Would you write out every entry exactly, but without the pictures?
----- Extracted records
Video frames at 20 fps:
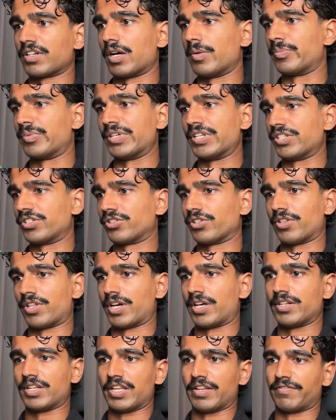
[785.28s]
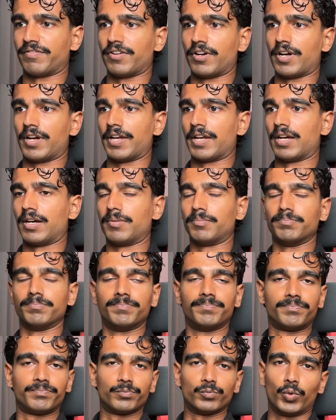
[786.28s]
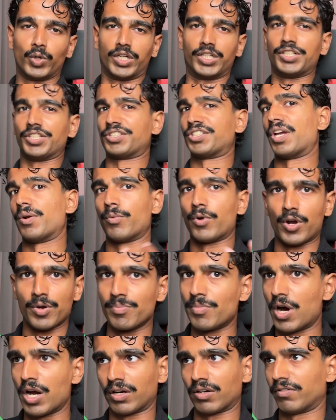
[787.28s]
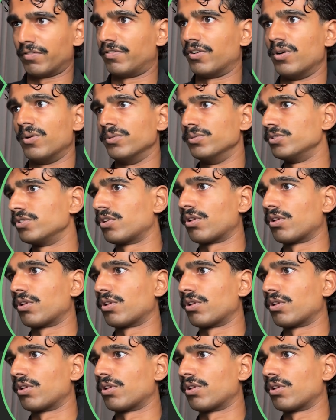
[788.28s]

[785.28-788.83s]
company so that if I were to just say Rode microphones,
----------
▸ **Answer to the problem**:
Video frames at 20 fps:
[785.28s]
[786.28s]
[787.28s]
[788.28s]

[785.28-788.83s]
company so that if I were to just say Rode microphones,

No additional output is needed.